Postures to Relieve Painful Feet Spasms
The foot has 26 bones, 33 joints, numerous muscles, tendons, ligaments, blood vessels, and nerves. It is designed to bear weight and to move the body. Hatha Yoga postures warm up and strengthen the feet. Foot cramps occur to both inexperienced and experienced yoga practitioners.
Foot Cramping During Poses
The right foot suddenly tingles while arching the upper back in mountain pose. The toes splay outward and upward seemingly on their own in a reverse claw. They lock into the spasm. The pain breaks through the calming inward breath.
The Cause of Foot Cramping
There are many causes, different for different people and for different poses.
- Cold bare feet on a floor that have been in high heels or poorly fitted shoes all day. The toes will cramp with 15 minutes of the class. The foot gravitates to a comfortable position while releasing tightened tendons and cramped toes.

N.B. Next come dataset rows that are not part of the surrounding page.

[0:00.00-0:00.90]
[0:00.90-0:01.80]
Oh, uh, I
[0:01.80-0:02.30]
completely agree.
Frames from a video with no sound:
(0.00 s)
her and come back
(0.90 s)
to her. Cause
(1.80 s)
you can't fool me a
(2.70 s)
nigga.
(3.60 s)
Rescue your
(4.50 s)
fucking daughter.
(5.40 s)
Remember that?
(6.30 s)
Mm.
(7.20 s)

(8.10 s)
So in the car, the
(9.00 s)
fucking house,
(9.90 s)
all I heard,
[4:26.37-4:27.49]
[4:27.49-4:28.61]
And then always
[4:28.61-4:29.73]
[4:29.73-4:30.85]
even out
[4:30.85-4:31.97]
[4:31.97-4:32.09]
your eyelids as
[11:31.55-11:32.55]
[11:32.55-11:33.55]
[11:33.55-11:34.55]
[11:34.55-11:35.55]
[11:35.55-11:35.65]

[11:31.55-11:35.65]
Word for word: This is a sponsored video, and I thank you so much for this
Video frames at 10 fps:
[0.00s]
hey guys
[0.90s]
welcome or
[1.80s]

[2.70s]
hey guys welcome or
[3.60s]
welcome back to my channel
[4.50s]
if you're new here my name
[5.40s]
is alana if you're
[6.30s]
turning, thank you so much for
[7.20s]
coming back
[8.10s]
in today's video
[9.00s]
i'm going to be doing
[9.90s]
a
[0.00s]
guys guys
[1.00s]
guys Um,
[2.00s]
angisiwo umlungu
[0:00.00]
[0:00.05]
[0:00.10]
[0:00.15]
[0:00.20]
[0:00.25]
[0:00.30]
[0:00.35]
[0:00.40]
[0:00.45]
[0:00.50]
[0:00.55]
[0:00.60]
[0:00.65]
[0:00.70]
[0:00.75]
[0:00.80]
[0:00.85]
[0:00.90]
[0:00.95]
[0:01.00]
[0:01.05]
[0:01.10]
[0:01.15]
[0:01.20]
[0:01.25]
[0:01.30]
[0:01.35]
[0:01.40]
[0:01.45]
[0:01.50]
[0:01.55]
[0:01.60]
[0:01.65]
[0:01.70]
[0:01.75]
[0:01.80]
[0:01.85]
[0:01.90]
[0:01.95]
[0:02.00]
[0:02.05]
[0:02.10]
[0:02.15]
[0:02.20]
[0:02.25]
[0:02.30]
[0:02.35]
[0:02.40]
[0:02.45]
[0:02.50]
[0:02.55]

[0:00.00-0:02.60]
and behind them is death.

- Locking the knees while over flexing or extending the foot interrupts the fluidity of movement and circulation. This can offset balance and put stress on the joints.
- Holding the foot too long in an uncomfortable or awkward position may cause it to cramp in protest. Forcing feet into Lotus doesn’t train them but causes them to resist and cramp.
- Poor balancing technique where the toes try to grip the floor rather than spreading and opening the toes with even distribution of weight on the ball of the foot
- In warrior position, spread the toes and plant the foot firmly in standing positions. Feel the ball of the foot and the heel on the floor. Be able to wiggle the toes to verify foot balance rather than toe clutching. Don’t pronate the foot or roll onto the outer edge of the foot
- The foot can be overworked. Relax into child’s pose for a few breaths.
Stopping the Sudden Cramp, Interrupting the Spasm Circuit
- Stop the posture or flow and take deep cleansing breaths to purify the body and relax the fibers. The cramp may dissolve with each intake of clean oxygen.
- Move into downward dog pulling the stomach in and back from the wrists, the heels fall to the floor or almost. “Walking the dog” in that position is excellent limbering for one foot at a time. The movement from toe to heel not only massages the foot but also stretches the leg muscles where a cramp may begin. Do this several times, pause for 5 breaths and repeat.
- Sit in Seated Hero’s Pose with the back of the foot on the floor. This pose causes the plantar fascia to contract, stretches the arch, and massages the back of the foot. (If unable to sit on the heels place a block beneath the hips.) Rise onto knees to release any pressure and then sit and repeat.
- Violent spasming of the foot must be literally taken in hand. Stretch into forward bend, pashimottanasana, grab the toes holding them wide and pull gently back. Flex from the ankle. There is resistance but it will break the cramp. Once the cramp relaxes, repeat the exercise or posture. Massage the foot.
Preventing Future Foot Cramps
- Be well hydrated prior to class.
- Consider yoga socks if coldness seems to trigger the reaction
- Good nutrition with enough calcium and magnesium and zinc. If foot cramps are primarily experienced during yoga the problem may not be electrolytes. Beware of self-diagnosing by supplementing mega vitamins. Too much of some may actually cause cramping.
- Modify daily foot wear heels by selecting varying heights of shoes on alternate days so the foot and ankle doesn’t get used to being positioned in the same false position daily.
- Continuous practice will eventually lessen and alleviate the cramp.
If the problem persists, have a health check to be sure it isn’t a circulatory or non-yoga related condition.